U2 "The Playboy Mansion" - Quando o dinheiro compra o paraíso.

"The Playboy Mansion" - Pop, 1997


Capa de Pop, 1997

O U2 dos anos 90 foi deliberadamente diferenciado. A banda vivia uma onda mais ousada, época de testes, reflexões e críticas. "The Fly" e "Numb" acabaram sendo explícitas em seus propósitos - "The Fly" nem tanto, mas vale a resposta pessoal aos críticos - no entanto, esse U2 não parou por aí.

Uma canção porém, merece entrar pra esse rol, geralmente ela passa por despercebida na que para muitos é a pior década da banda, entretanto seu contexto justifica. Trata-se de "The Playboy Mansion".

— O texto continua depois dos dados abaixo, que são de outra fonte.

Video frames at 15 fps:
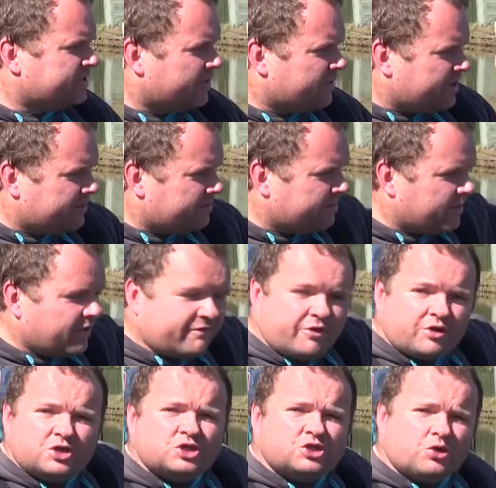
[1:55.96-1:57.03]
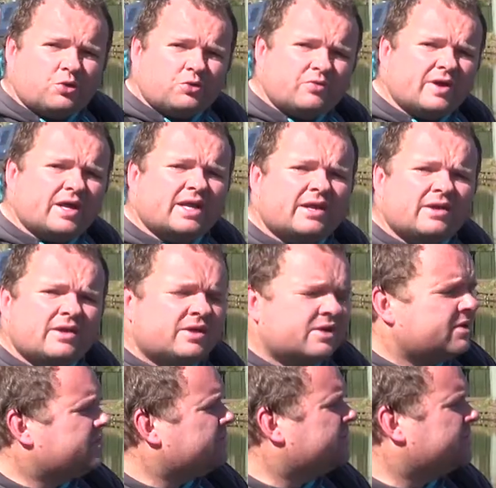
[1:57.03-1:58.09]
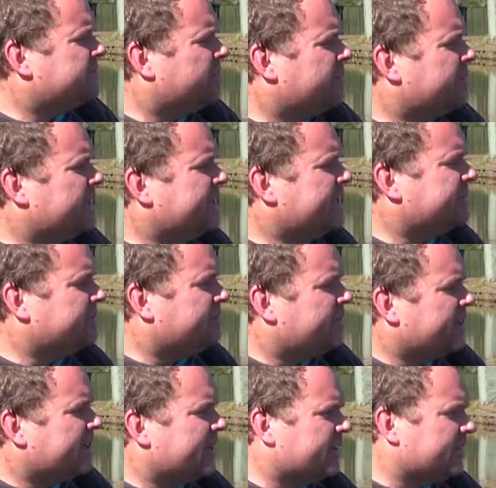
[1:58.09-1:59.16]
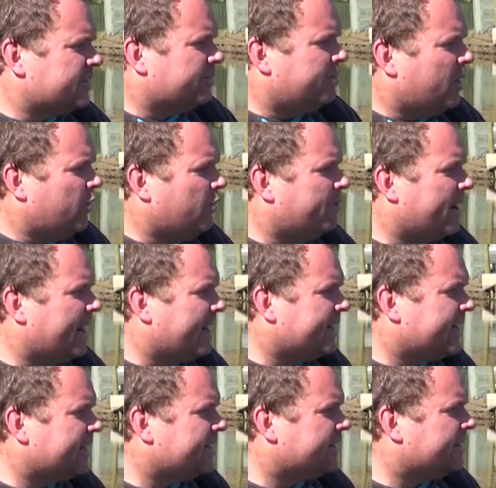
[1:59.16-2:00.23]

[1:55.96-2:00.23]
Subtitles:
only a very short rig, so we need to bring the pole back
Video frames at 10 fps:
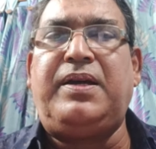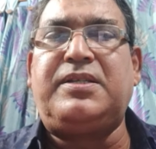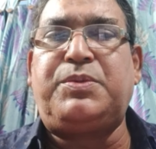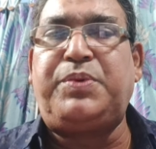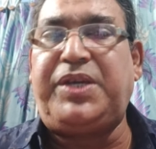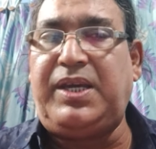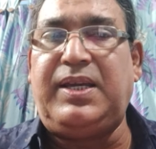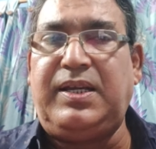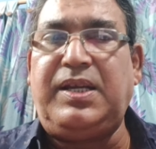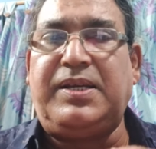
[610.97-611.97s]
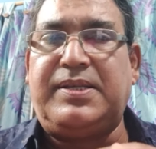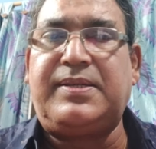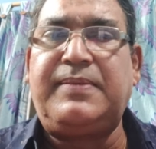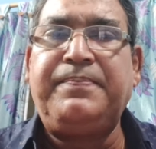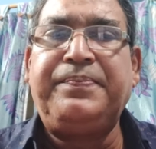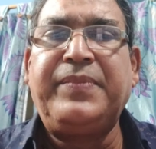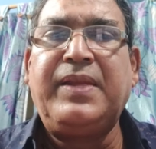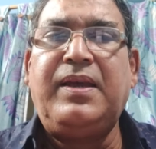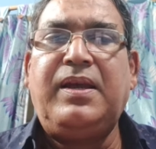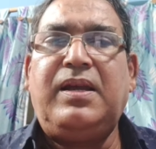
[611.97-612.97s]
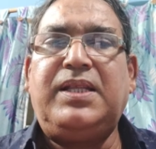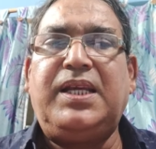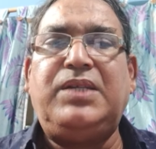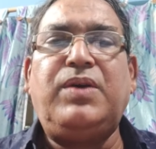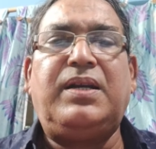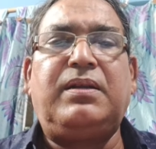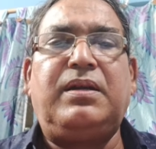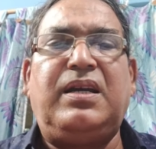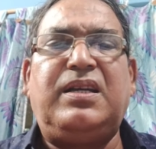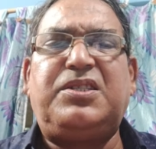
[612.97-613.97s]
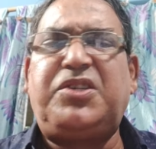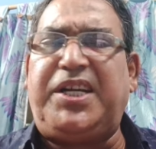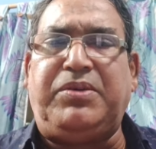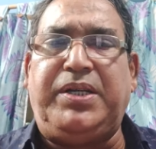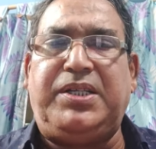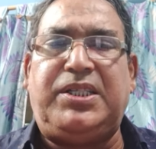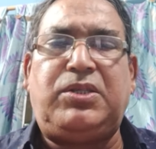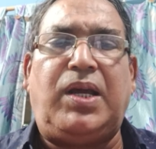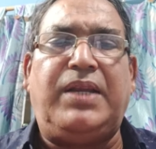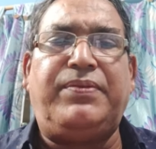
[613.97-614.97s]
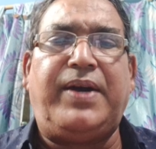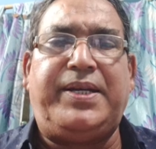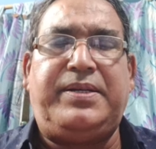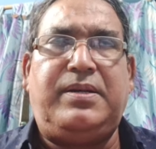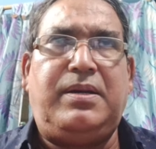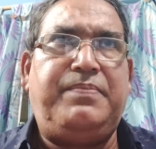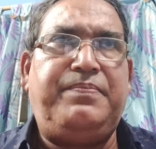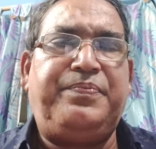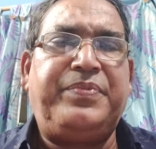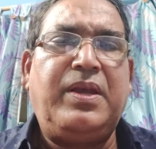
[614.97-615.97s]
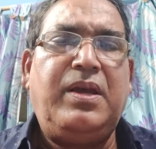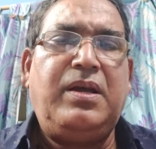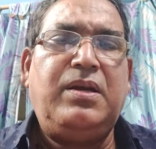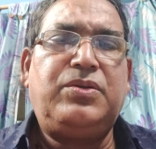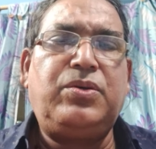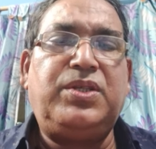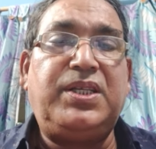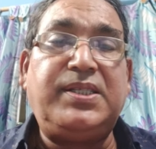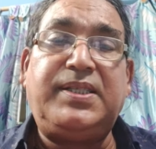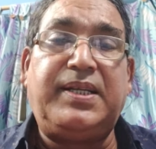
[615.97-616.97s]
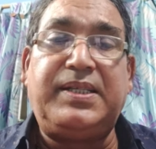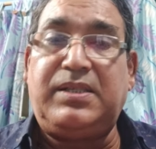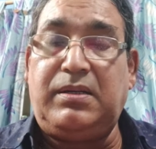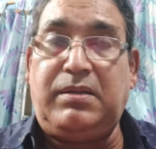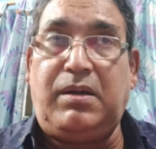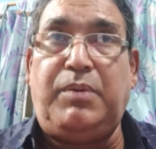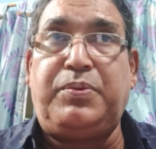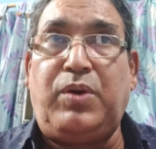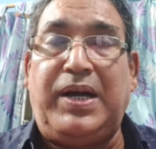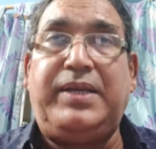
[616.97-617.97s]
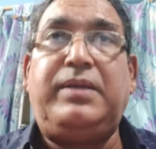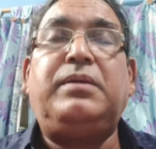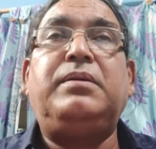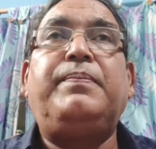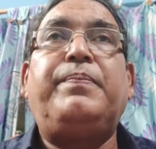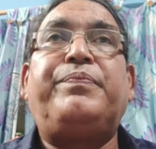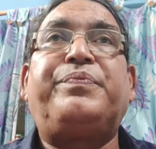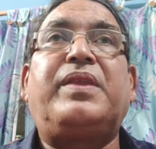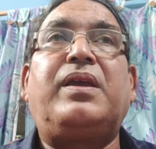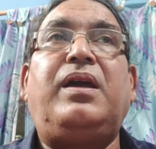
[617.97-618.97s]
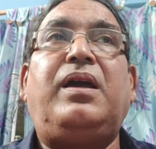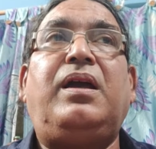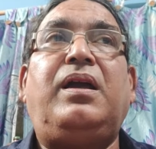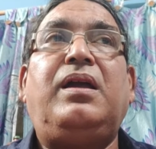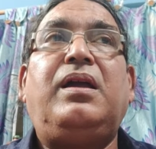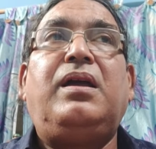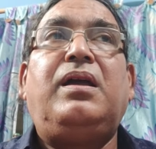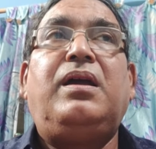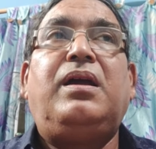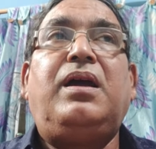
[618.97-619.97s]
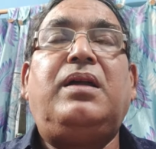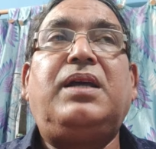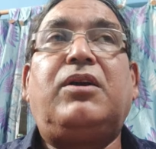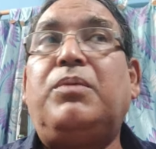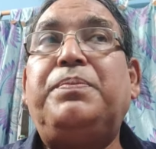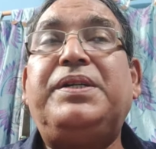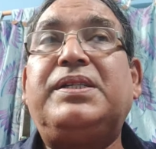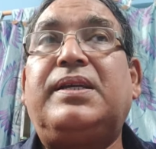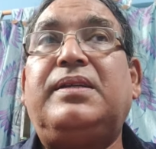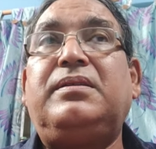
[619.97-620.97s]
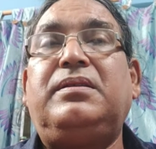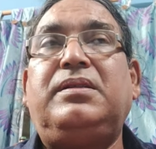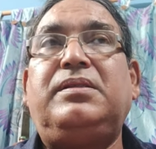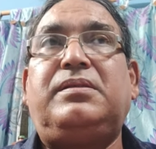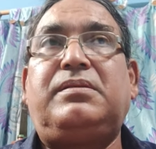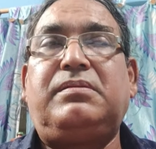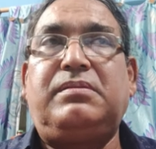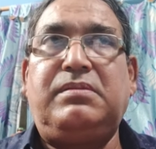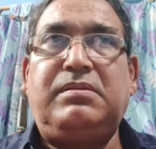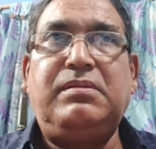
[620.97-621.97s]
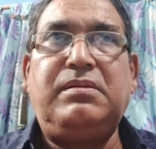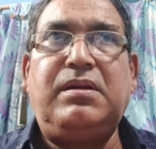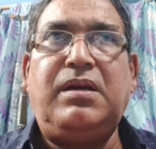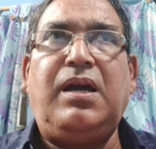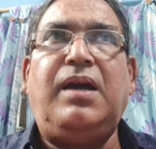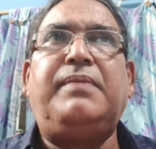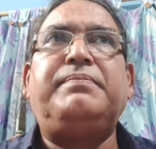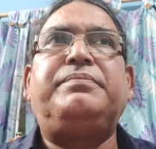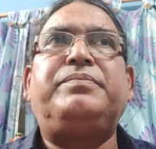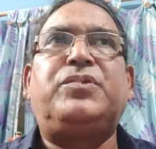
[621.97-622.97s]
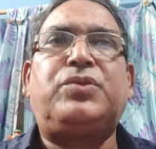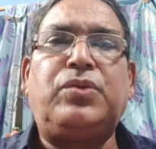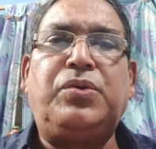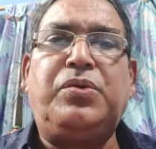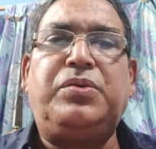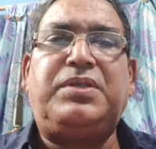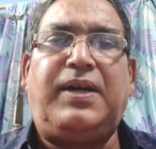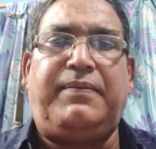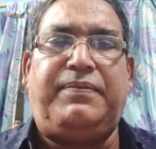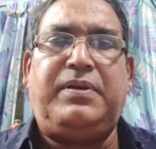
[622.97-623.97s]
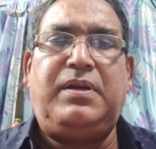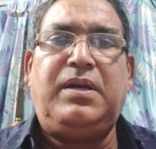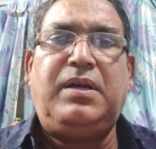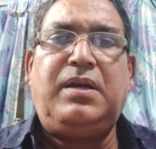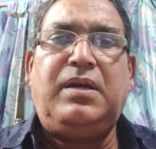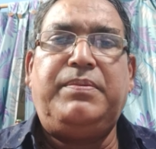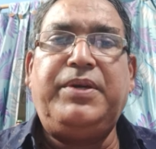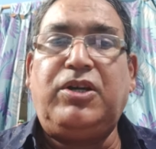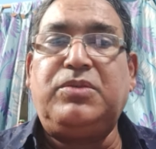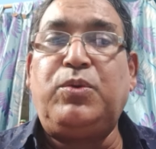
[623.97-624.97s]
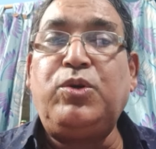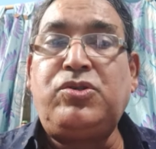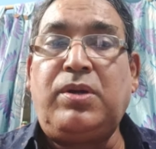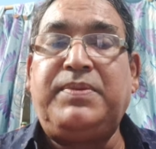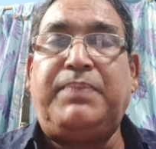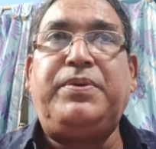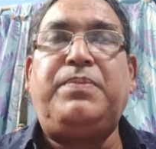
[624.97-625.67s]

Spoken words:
speaking English, then you are straightway disqualified. So this is the reason of why the competition is so tough, because most of the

Fantástica essa faixa! Uma letra que traz a tona os vícios da sociedade naquele momento - que se mantém. A turnê Zoo TV já havia ilustrado o que era aquela época de telas e propaganda para todo lado, mas o álbum Pop veio para coroar a série de críticas à década.

"Playboy Mansion", em especial, discute o novo sentido que a espiritualidade ganha na sociedade materialista. Nela, elementos do culto religioso são associados às figuras do capitalismo. Assim, por exemplo, a Coca é um mistério - como os contemplados nas orações - e a história, vejamos, é Michael Jackson. 

Completam os versos seguintes: "Se a beleza é verdadeira / E a cirurgia fonte da juventude", após cumprirmos todos esses requisitos: "O que eu faço? / Tive eu a honra de atravessar / Os portões daquela mansão?"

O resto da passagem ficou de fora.